WHAT TO DO
Starting with the line that contains "(4.50 s to 5.40 s)", copy every line through the end of the listing, exactly and only those. No pictures should appear in the copy.

STUDY MATERIAL
══════════════════════════════
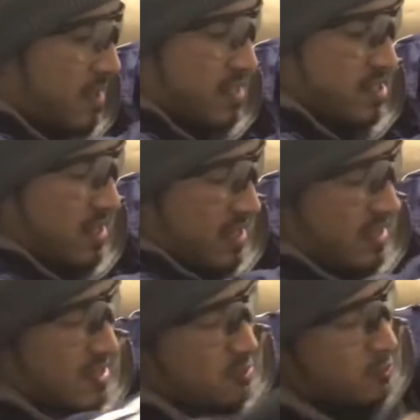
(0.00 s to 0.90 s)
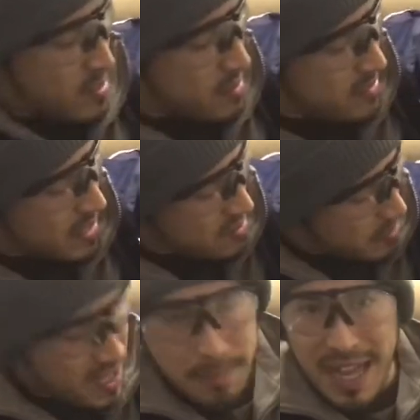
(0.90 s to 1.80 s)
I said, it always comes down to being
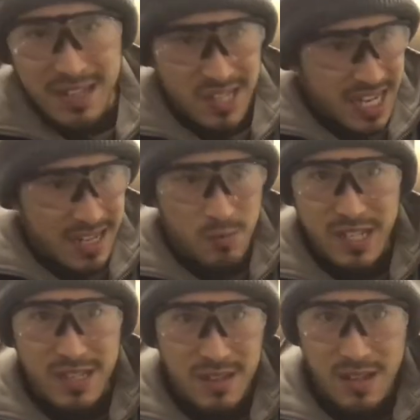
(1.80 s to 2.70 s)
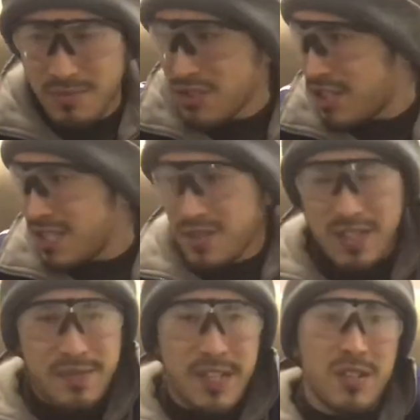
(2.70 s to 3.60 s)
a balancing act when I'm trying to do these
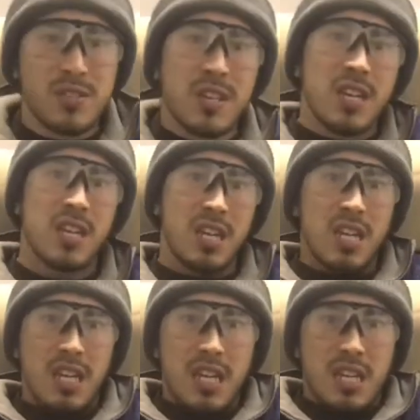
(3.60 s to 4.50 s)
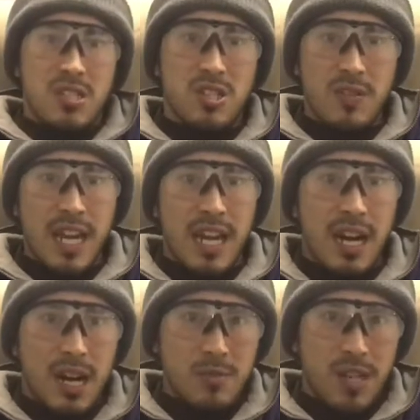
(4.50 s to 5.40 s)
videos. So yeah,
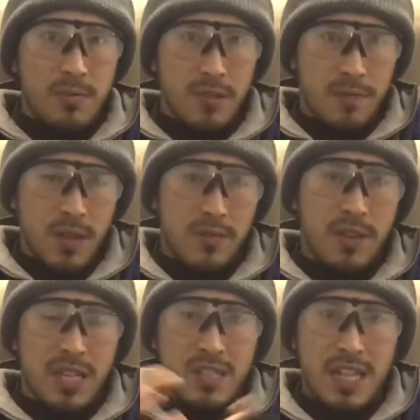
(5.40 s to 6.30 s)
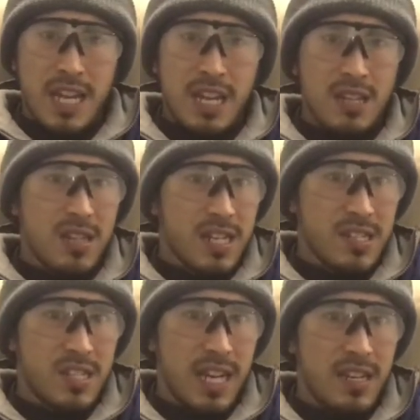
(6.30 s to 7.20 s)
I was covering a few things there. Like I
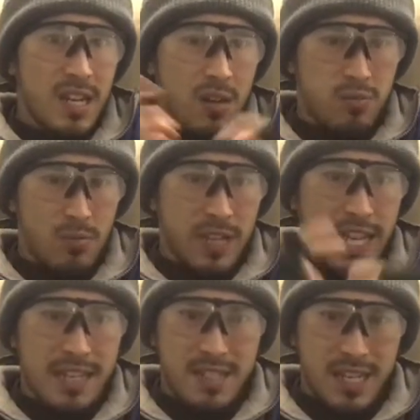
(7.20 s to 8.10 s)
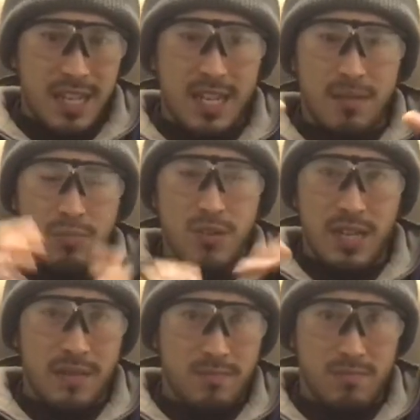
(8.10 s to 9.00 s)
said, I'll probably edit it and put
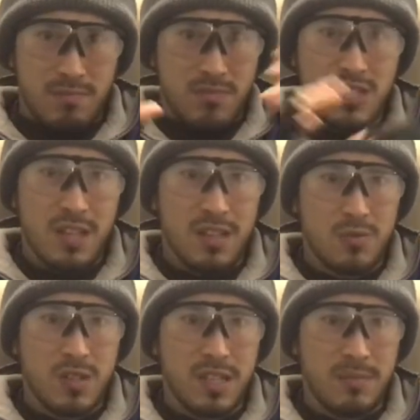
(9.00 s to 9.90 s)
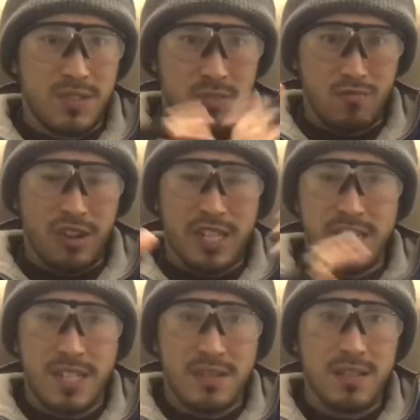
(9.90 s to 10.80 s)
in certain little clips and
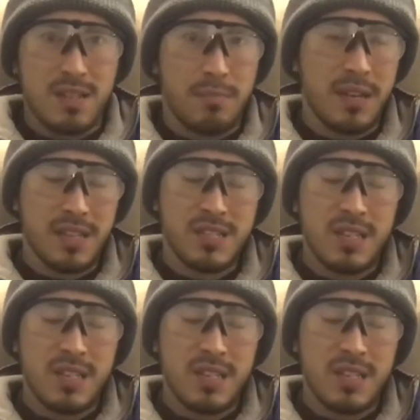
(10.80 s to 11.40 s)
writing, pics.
══════════════════════════════
RESULT OF THIS EXERCISE
(4.50 s to 5.40 s)
videos. So yeah,
(5.40 s to 6.30 s)
(6.30 s to 7.20 s)
I was covering a few things there. Like I
(7.20 s to 8.10 s)
(8.10 s to 9.00 s)
said, I'll probably edit it and put
(9.00 s to 9.90 s)
(9.90 s to 10.80 s)
in certain little clips and
(10.80 s to 11.40 s)
writing, pics.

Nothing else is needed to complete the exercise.